### Information provided
────

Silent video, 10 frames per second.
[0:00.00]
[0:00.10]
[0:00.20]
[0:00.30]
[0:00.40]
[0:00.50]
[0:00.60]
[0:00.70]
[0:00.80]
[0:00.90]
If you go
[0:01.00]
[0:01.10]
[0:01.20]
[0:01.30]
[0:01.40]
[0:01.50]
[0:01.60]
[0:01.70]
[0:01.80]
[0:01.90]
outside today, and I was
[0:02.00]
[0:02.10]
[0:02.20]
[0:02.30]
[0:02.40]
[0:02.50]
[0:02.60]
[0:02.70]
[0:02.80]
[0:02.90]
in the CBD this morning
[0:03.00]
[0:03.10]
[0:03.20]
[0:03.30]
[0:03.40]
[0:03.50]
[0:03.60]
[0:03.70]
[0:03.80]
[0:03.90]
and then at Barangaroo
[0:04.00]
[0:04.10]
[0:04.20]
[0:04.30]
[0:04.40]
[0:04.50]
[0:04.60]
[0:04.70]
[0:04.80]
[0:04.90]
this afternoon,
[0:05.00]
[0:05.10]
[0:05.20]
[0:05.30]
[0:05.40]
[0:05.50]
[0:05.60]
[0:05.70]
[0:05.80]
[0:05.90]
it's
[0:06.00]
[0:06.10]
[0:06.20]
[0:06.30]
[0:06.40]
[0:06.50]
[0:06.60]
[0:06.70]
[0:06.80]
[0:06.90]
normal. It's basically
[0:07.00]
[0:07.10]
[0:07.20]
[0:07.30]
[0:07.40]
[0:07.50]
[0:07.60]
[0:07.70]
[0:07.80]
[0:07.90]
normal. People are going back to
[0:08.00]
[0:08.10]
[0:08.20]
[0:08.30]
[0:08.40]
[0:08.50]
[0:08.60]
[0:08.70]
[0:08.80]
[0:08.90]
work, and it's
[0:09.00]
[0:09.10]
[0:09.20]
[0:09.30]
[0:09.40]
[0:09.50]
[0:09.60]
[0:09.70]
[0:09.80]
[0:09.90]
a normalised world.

────

### What the task requires
The listing above should be transcribed in full, exactly as written.

### Task response
Silent video, 10 frames per second.
[0:00.00]
[0:00.10]
[0:00.20]
[0:00.30]
[0:00.40]
[0:00.50]
[0:00.60]
[0:00.70]
[0:00.80]
[0:00.90]
If you go
[0:01.00]
[0:01.10]
[0:01.20]
[0:01.30]
[0:01.40]
[0:01.50]
[0:01.60]
[0:01.70]
[0:01.80]
[0:01.90]
outside today, and I was
[0:02.00]
[0:02.10]
[0:02.20]
[0:02.30]
[0:02.40]
[0:02.50]
[0:02.60]
[0:02.70]
[0:02.80]
[0:02.90]
in the CBD this morning
[0:03.00]
[0:03.10]
[0:03.20]
[0:03.30]
[0:03.40]
[0:03.50]
[0:03.60]
[0:03.70]
[0:03.80]
[0:03.90]
and then at Barangaroo
[0:04.00]
[0:04.10]
[0:04.20]
[0:04.30]
[0:04.40]
[0:04.50]
[0:04.60]
[0:04.70]
[0:04.80]
[0:04.90]
this afternoon,
[0:05.00]
[0:05.10]
[0:05.20]
[0:05.30]
[0:05.40]
[0:05.50]
[0:05.60]
[0:05.70]
[0:05.80]
[0:05.90]
it's
[0:06.00]
[0:06.10]
[0:06.20]
[0:06.30]
[0:06.40]
[0:06.50]
[0:06.60]
[0:06.70]
[0:06.80]
[0:06.90]
normal. It's basically
[0:07.00]
[0:07.10]
[0:07.20]
[0:07.30]
[0:07.40]
[0:07.50]
[0:07.60]
[0:07.70]
[0:07.80]
[0:07.90]
normal. People are going back to
[0:08.00]
[0:08.10]
[0:08.20]
[0:08.30]
[0:08.40]
[0:08.50]
[0:08.60]
[0:08.70]
[0:08.80]
[0:08.90]
work, and it's
[0:09.00]
[0:09.10]
[0:09.20]
[0:09.30]
[0:09.40]
[0:09.50]
[0:09.60]
[0:09.70]
[0:09.80]
[0:09.90]
a normalised world.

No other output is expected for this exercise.